What are the lines, copied exactly, from the one containing "[00:08:41.72 to 00:08:42.72]" through the final line of the material? Leave the pictures out.
■ ■ ■
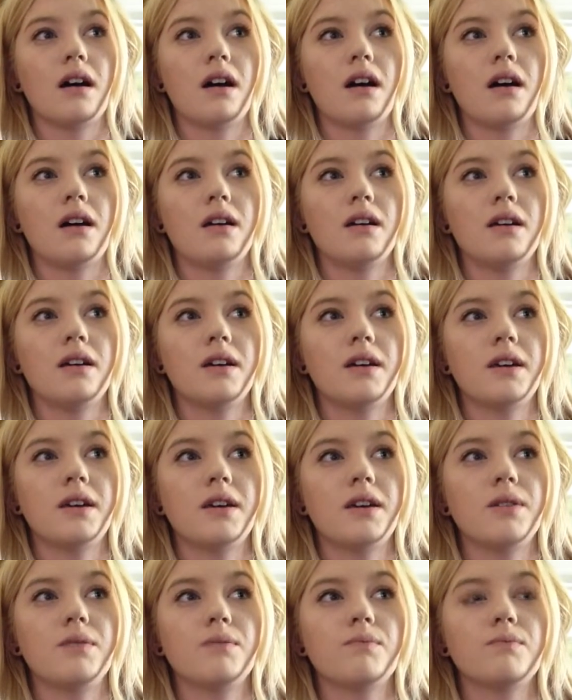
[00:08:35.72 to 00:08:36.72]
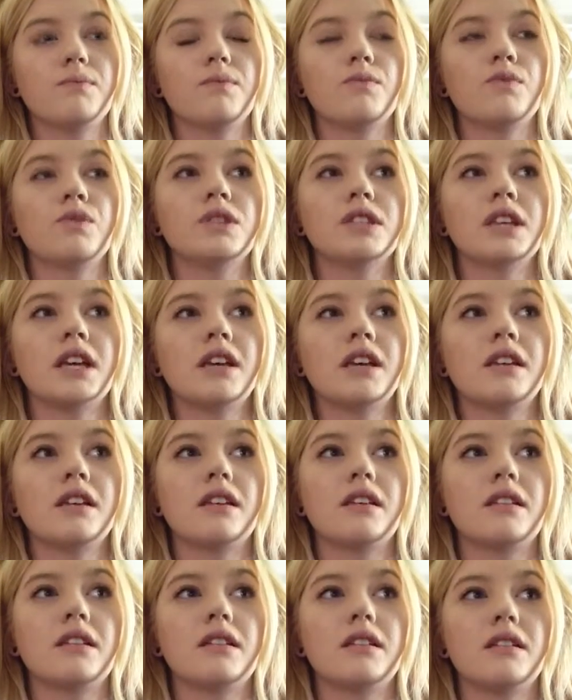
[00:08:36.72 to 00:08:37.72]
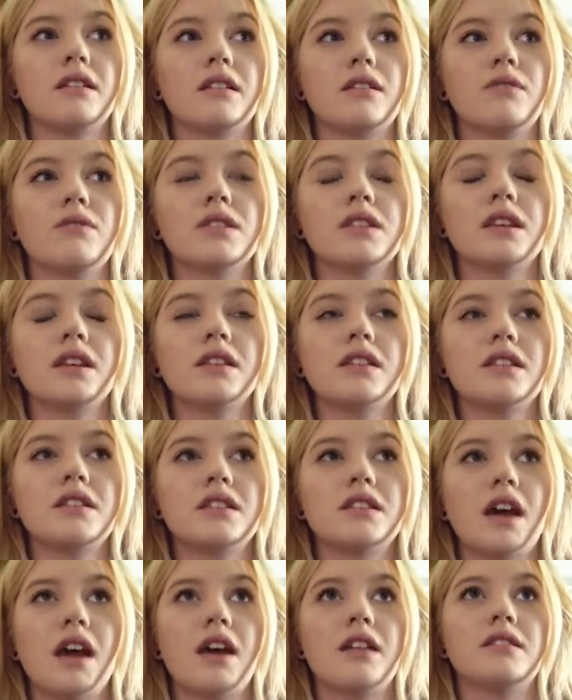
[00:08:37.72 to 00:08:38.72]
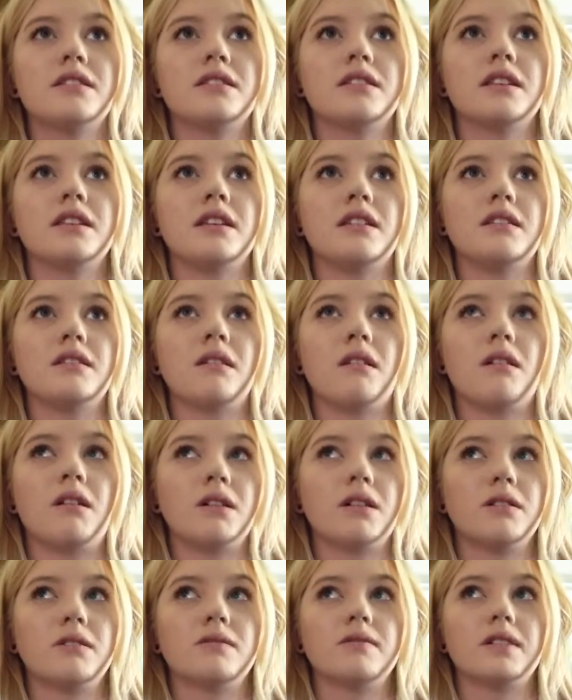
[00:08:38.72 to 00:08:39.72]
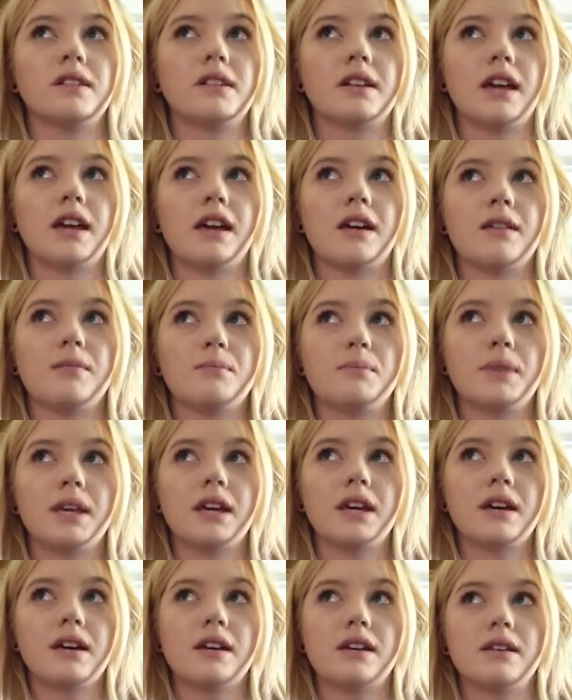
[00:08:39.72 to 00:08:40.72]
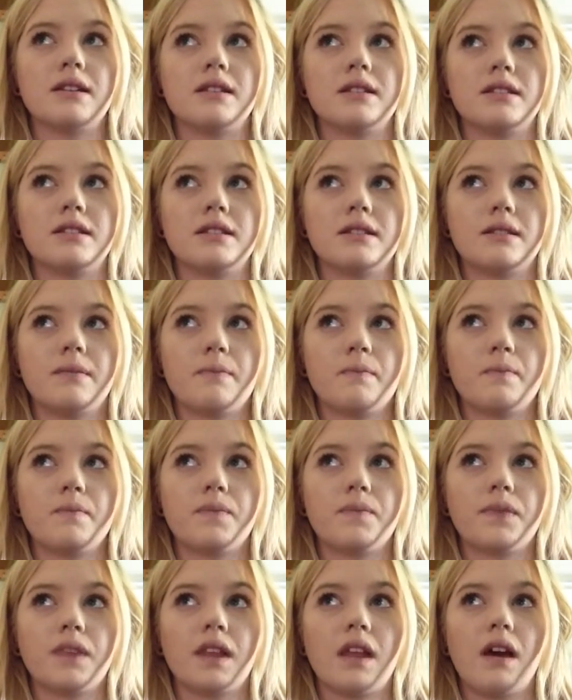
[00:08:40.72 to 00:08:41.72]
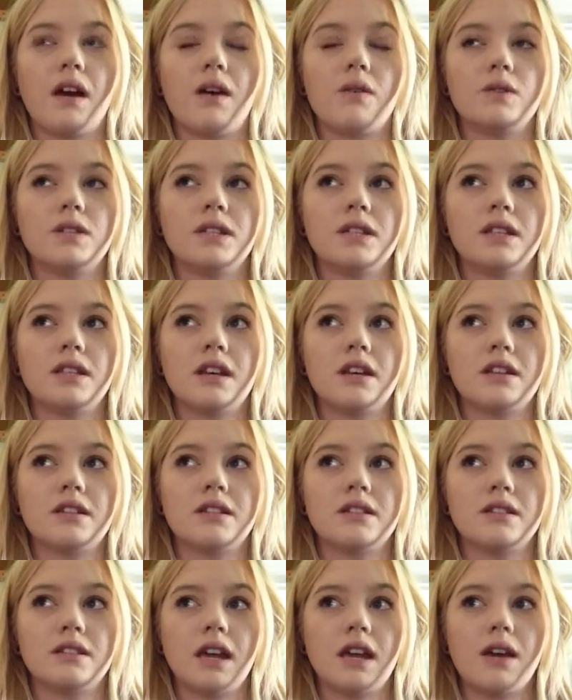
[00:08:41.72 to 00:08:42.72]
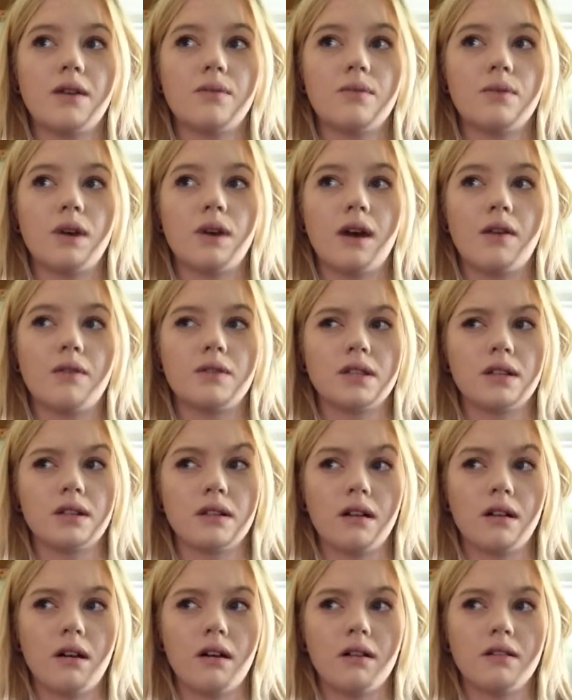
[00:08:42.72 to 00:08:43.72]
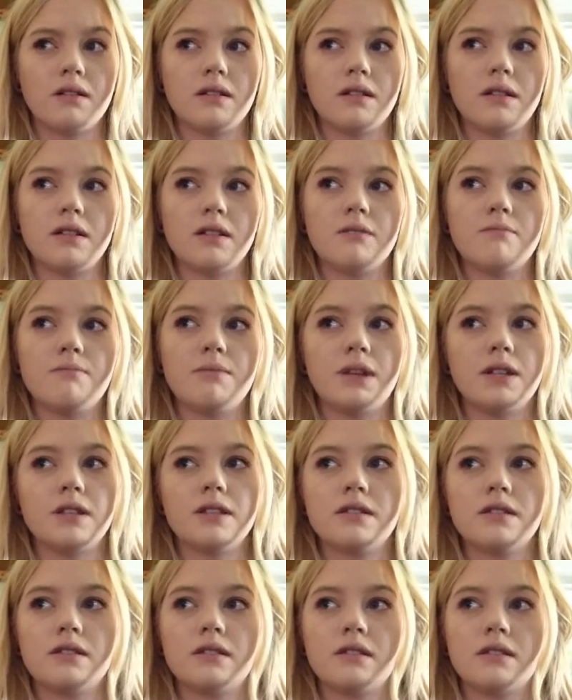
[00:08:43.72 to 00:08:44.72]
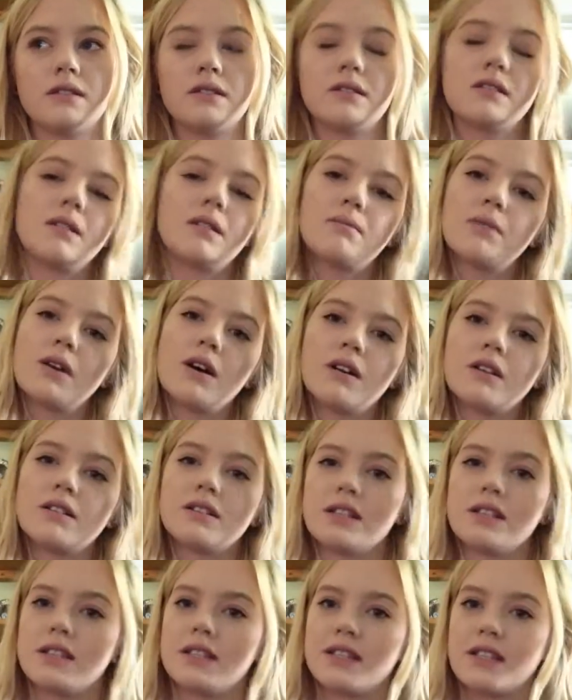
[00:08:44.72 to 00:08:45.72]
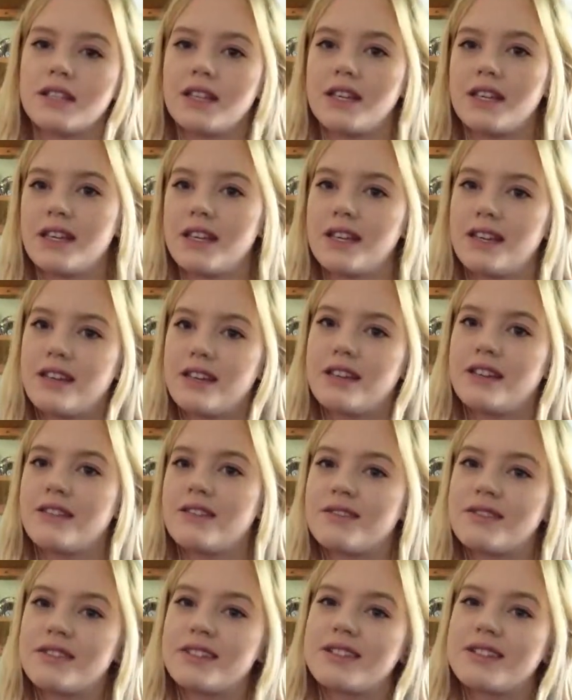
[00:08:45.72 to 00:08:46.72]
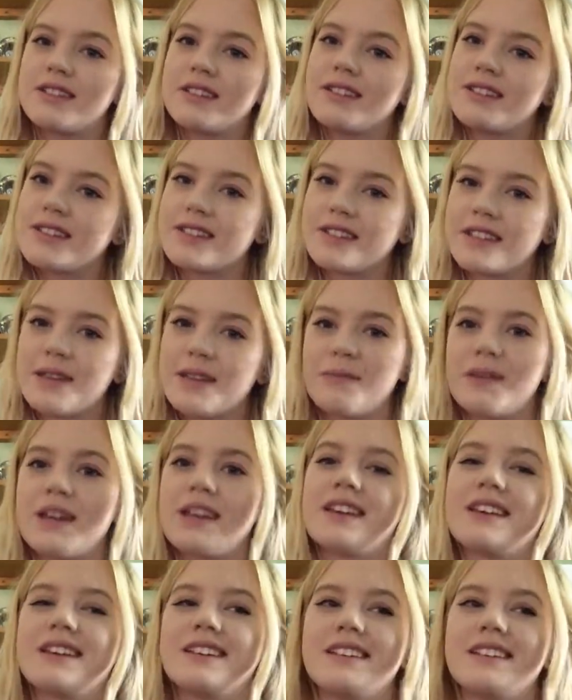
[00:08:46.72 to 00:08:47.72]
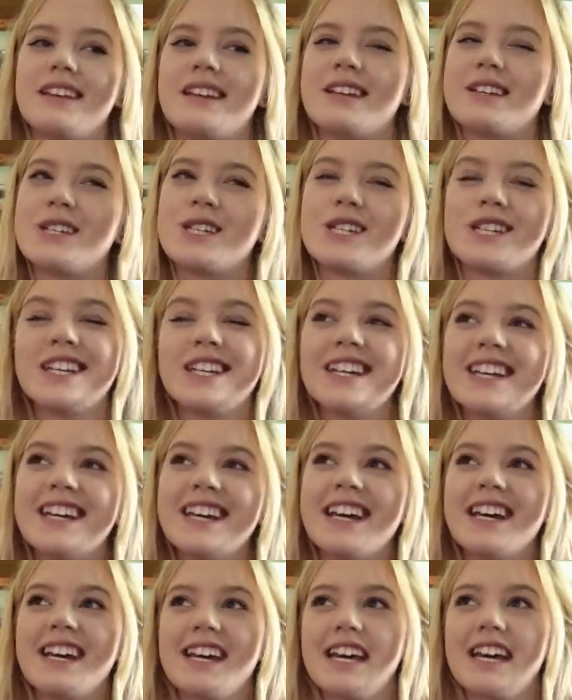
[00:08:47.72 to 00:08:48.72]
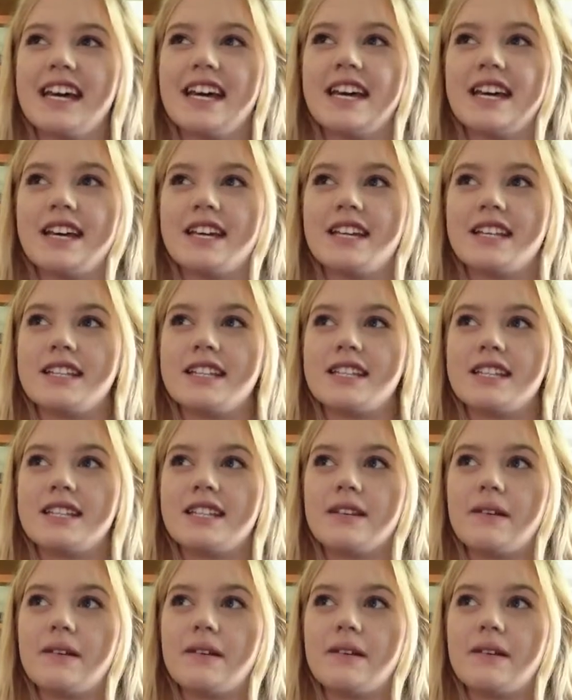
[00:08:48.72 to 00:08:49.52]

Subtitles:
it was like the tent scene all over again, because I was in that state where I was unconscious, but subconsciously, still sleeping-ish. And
■ ■ ■
• _OUTPUT OF THE EXERCISE_
[00:08:41.72 to 00:08:42.72]
[00:08:42.72 to 00:08:43.72]
[00:08:43.72 to 00:08:44.72]
[00:08:44.72 to 00:08:45.72]
[00:08:45.72 to 00:08:46.72]
[00:08:46.72 to 00:08:47.72]
[00:08:47.72 to 00:08:48.72]
[00:08:48.72 to 00:08:49.52]

Subtitles:
it was like the tent scene all over again, because I was in that state where I was unconscious, but subconsciously, still sleeping-ish. And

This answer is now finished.